Data are collected in nominal US dollars from the Direction of Trade Statistics published by International Monetary Fund. Data are collected for total global exports of each of the aforementioned country and the world as a whole. The last one serves as the broad market of global trade. The data are available in annual and quarterly periodicity. Percentage changes are calculated from these numbers; analogous to stock market these percentage changes may be called export returns. These export returns are used in the empirical methods described below.

3.2. Methods

Diversification of risk in the portfolio context emerged out of the field of finance in the 1950s, particularly attributed to the work of Markowitz ( [63] [64] ). Markowitz provided statistical foundation and a method for effectively reducing investment risk given the fluctuations, the evolution of the gains on risky assets and the pairwise strength of relationships of these assets’ returns. The diversification theory asserts that by systematically selecting a group of investment assets an investor could effectively lower the risk in the portfolio compared with the risk borne by any individual asset. Sharpe [65] and Lintner [66] provided the necessary economic structure and equilibrium arguments to subsume Markowitz’s mean-variance criterion to develop a simple mathematical equation for asset-pricing, which was labelled the Capital Asset Pricing Model (CAPM)6. These elements became known as the Modern Portfolio Theory. The pricing model gives us the risk-return tradeoff so as to evaluate whether a risky asset would provide a rate of return commensurate with risk borne. This risk-return tradeoff of a risky asset is typically measured against that of the market as a whole, where the market is proxied by a broad- based index of risky assets. Traditionally risk has been measured in one of two ways. In the Markowitz scheme, it is the total risk, measured by the standard deviation. In the Sharpe-Lintner scheme, it is the market-based risk, measured by the beta, which is the average sensitivity of a risky asset to the fluctuations in the market as a whole. This average sensitivity is most often called the systematic risk and the difference between it and the total risk is called the unsystematic risk or unique risk. This unsystematic risk is sought to be reduced by the proper construction of a portfolio. It is not possible to reduce the market-based (i.e., systematic) risk, unless one uses other risk-management instruments and method. In the context of global trade, a country tried to achieve the same objective through export diversification. Whereas the CAPM, as an expectations model, has an important role in many contexts, the investments-related applications have made a heavier use of the empirical counterpart of the CAPM, called the single index model (SIM)7.

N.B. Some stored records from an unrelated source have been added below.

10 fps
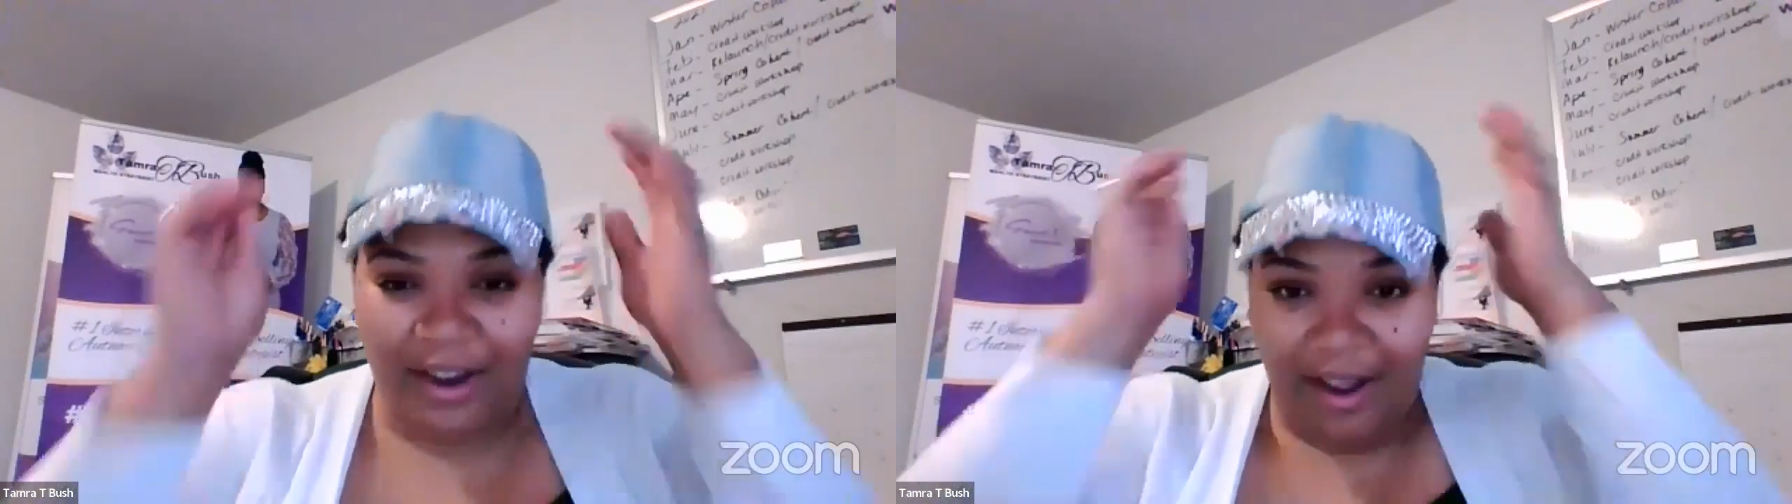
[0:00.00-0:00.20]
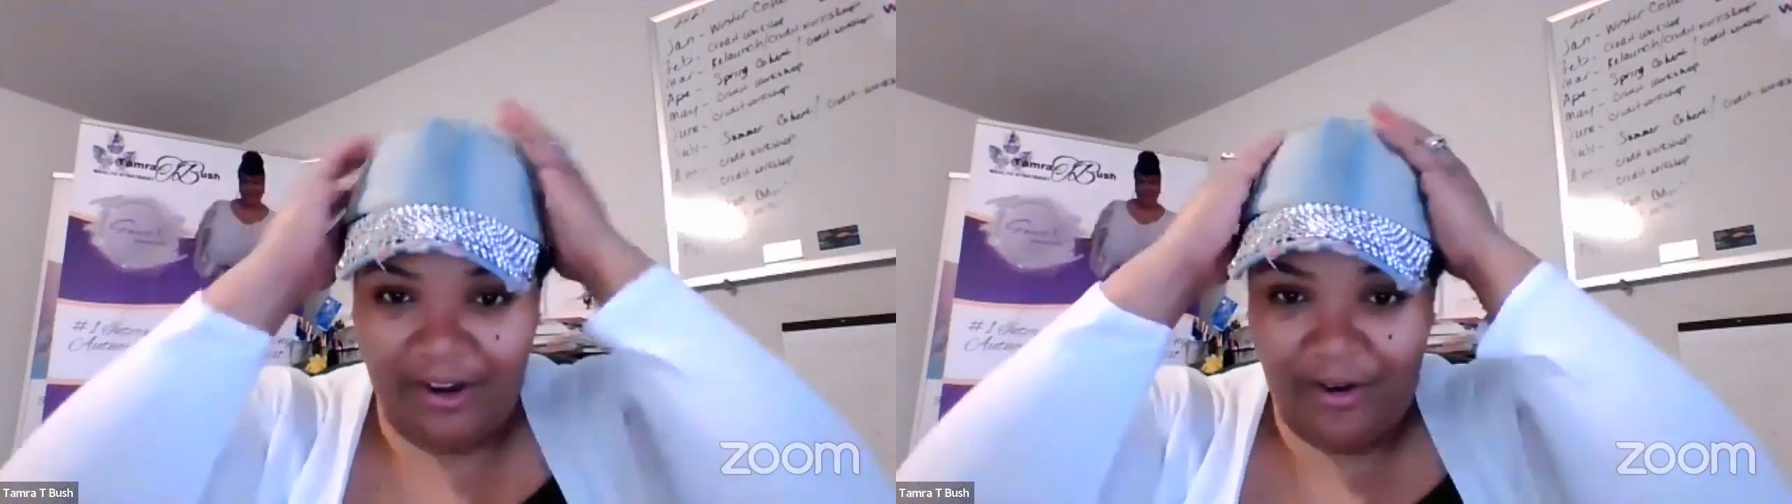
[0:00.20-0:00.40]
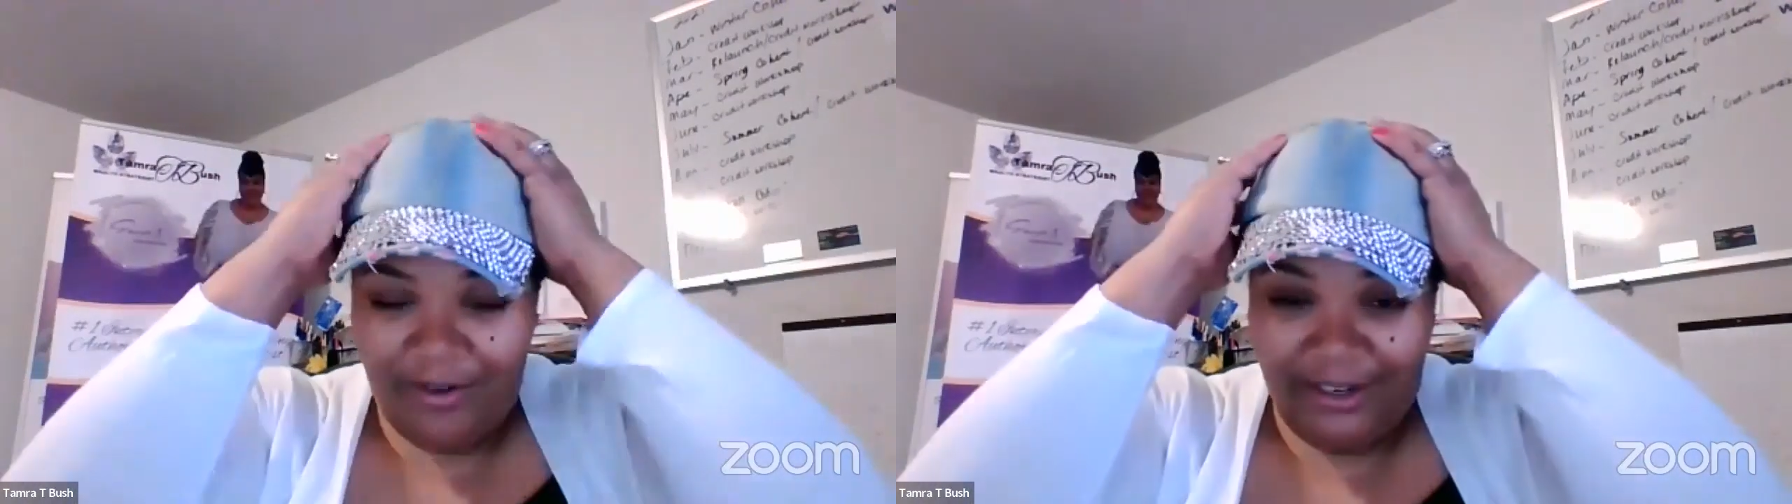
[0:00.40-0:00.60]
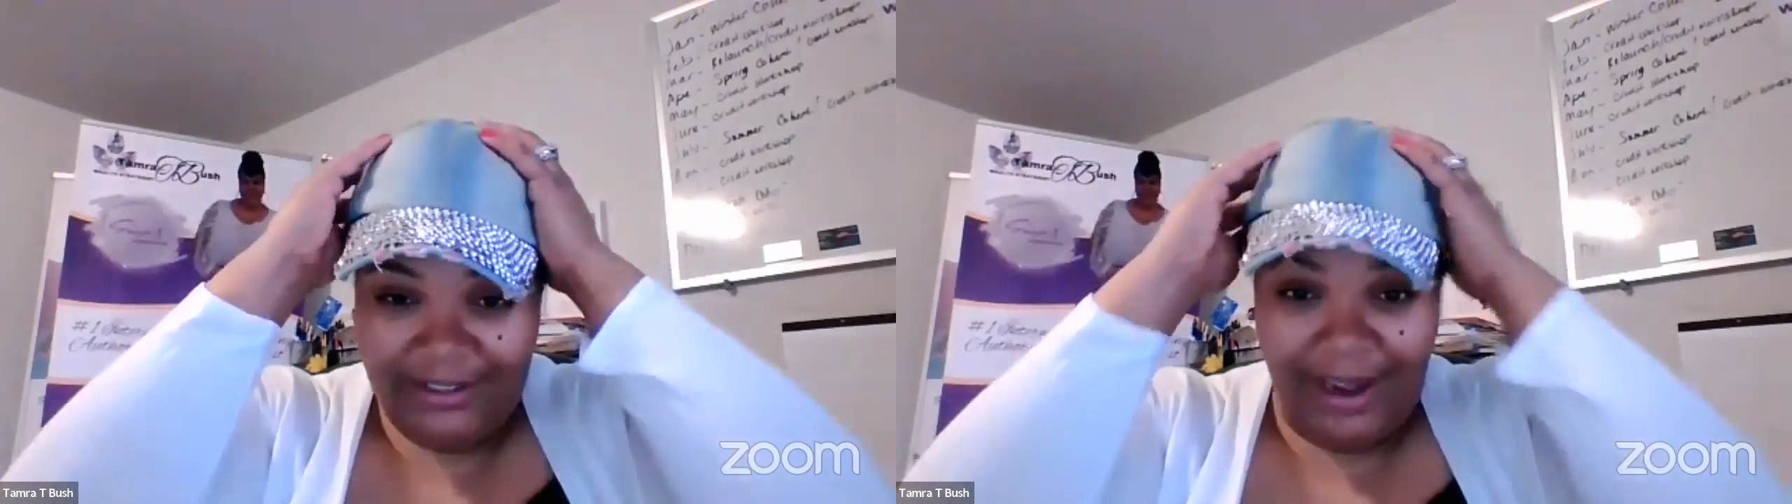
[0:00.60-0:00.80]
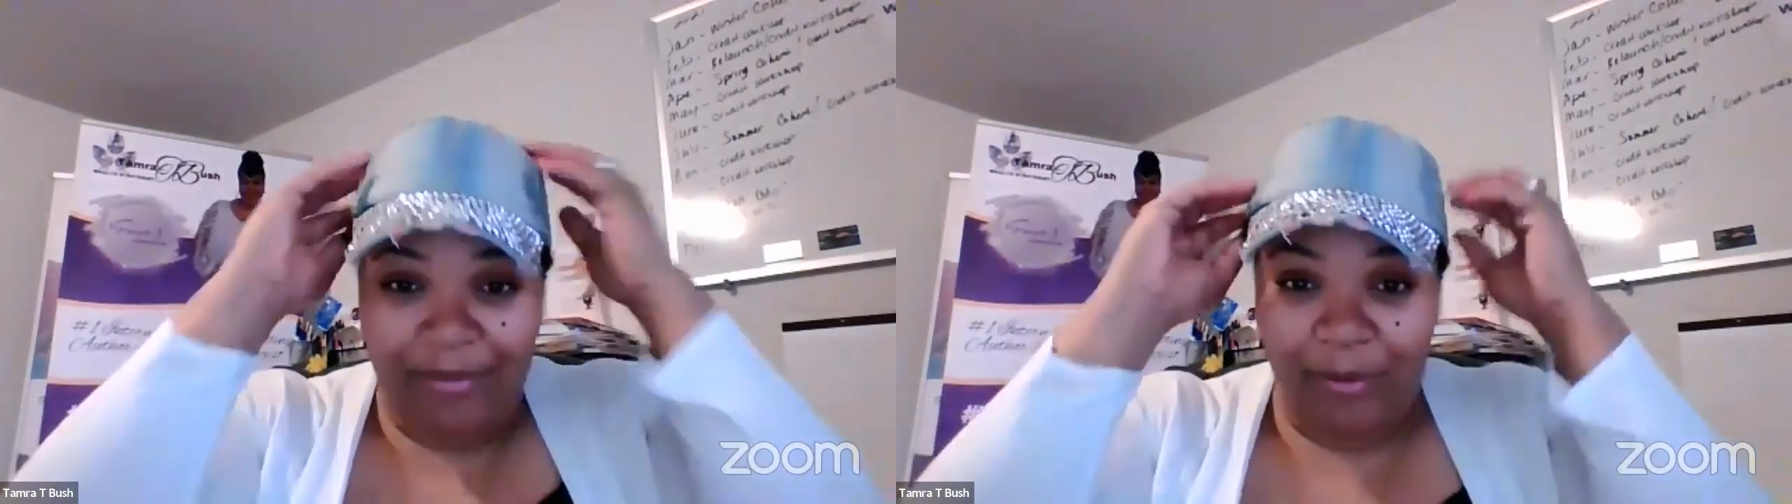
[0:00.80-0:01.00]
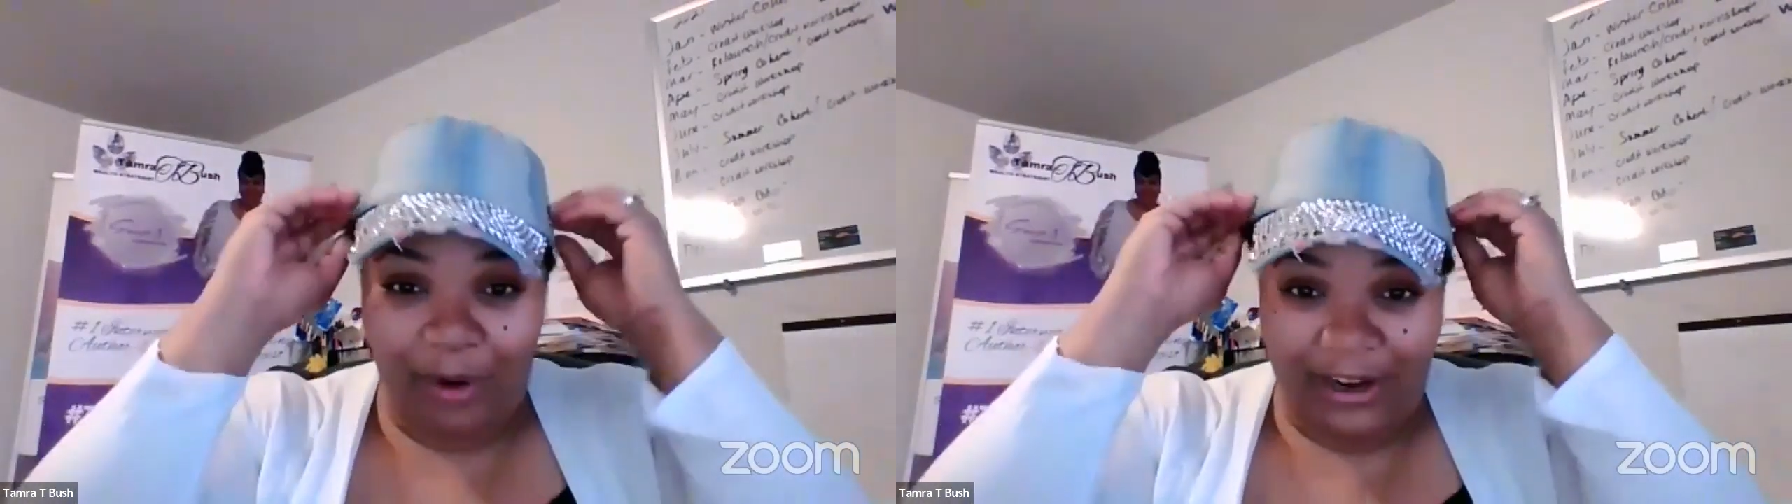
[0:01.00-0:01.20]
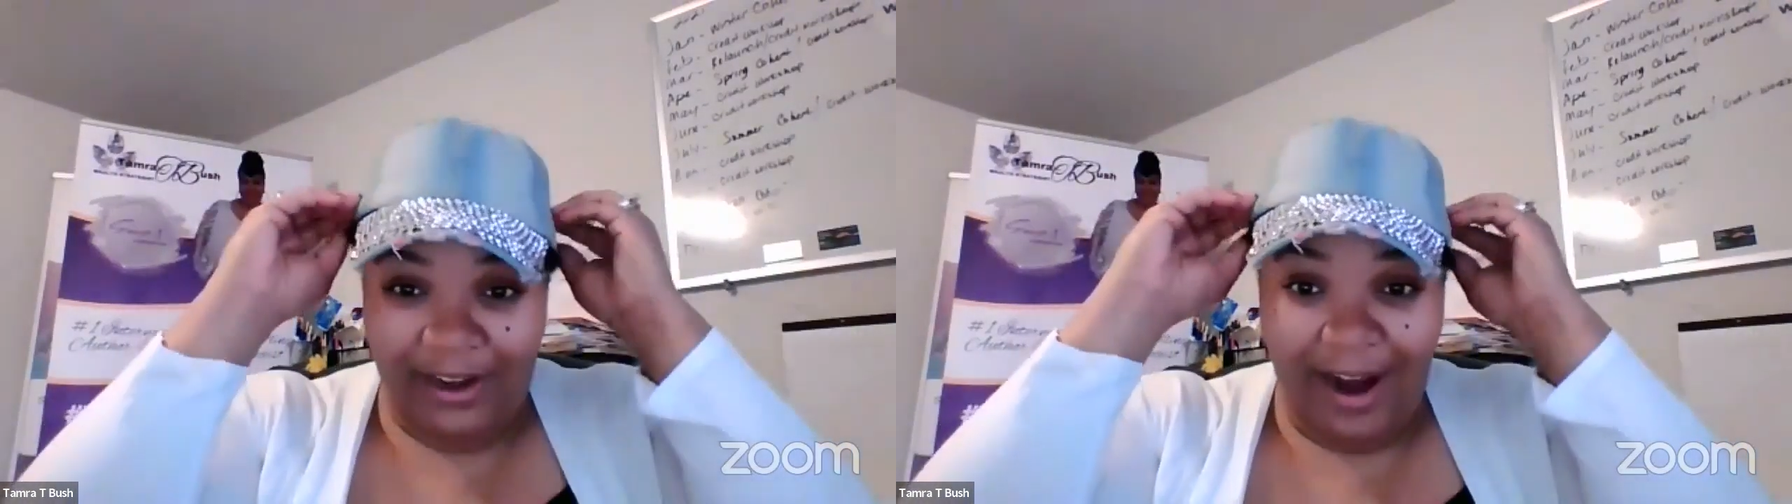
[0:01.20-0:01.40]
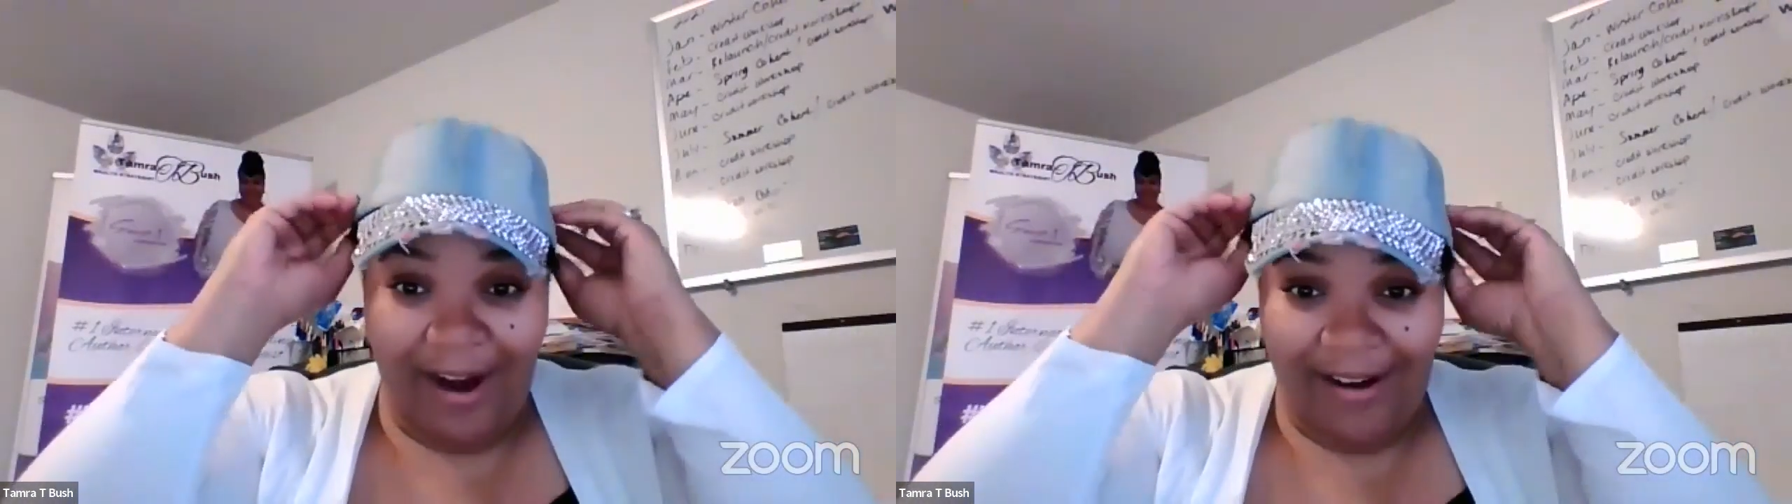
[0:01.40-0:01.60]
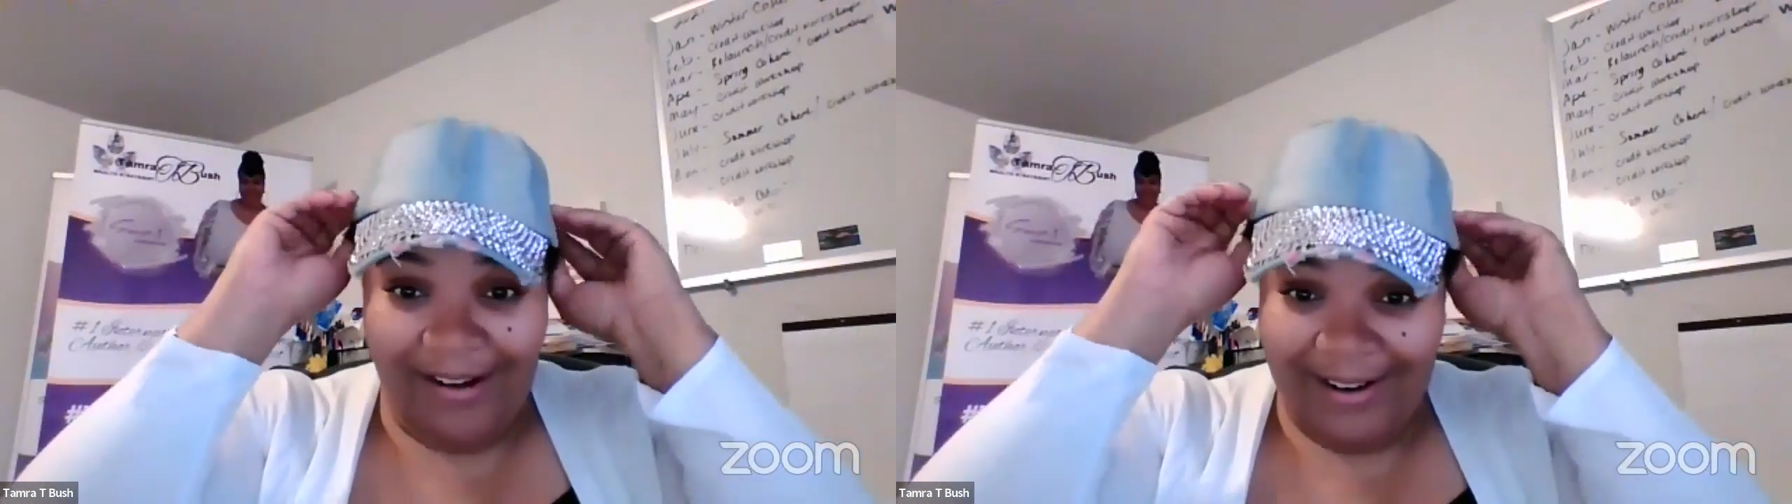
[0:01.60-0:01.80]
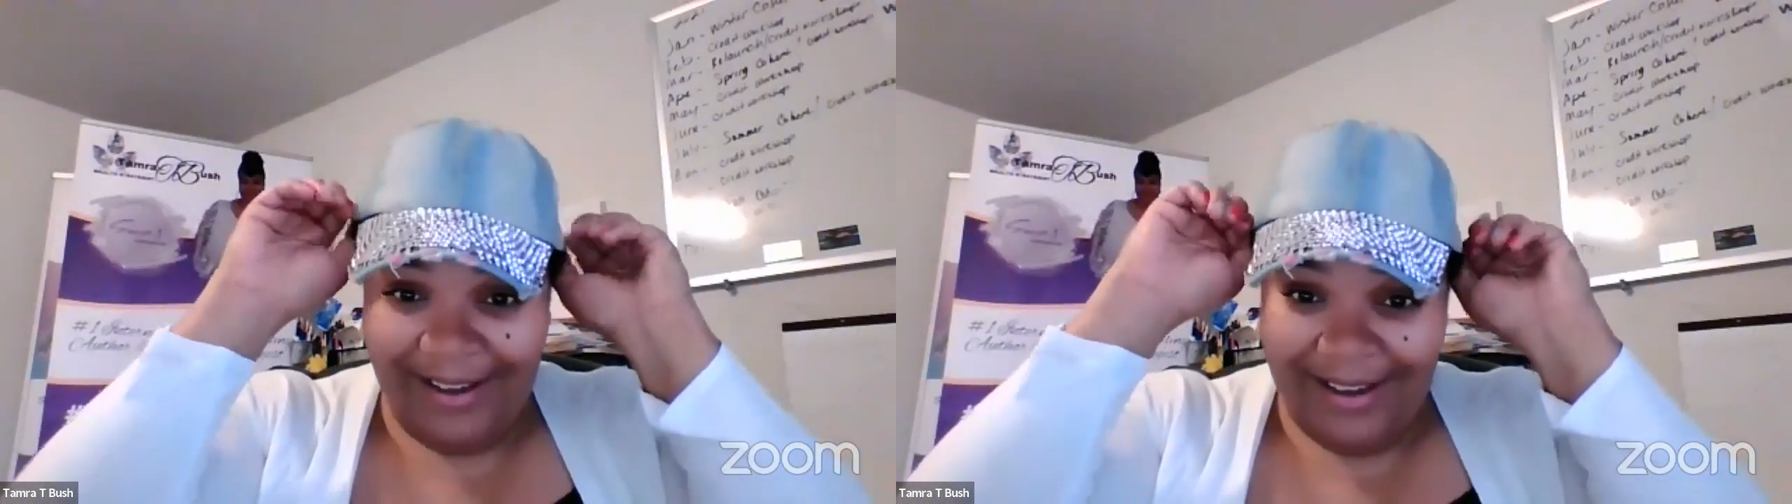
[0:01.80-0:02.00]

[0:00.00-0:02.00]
Y'all know, listen, I've been working hard.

The “standard” applications of both of these are in the field of investments. Agriculture economists have pioneered their applications in agricultural economics to study crop portfolios of geographic regions and crop portfolios for risk-management practices ([67] -[71] ). International trade economists have applied these methods for their empirical work mentioned in literature review8. As these pioneers did, we recognize that while CAPM is an asset-pricing tool (as its name suggests), SIM is variously used for portfolio construction, performance evaluation, rebalancing, comparison, construction of indexes, benchmarking, etc. We use SIM in a direct way to analyze the performance of export portfolios.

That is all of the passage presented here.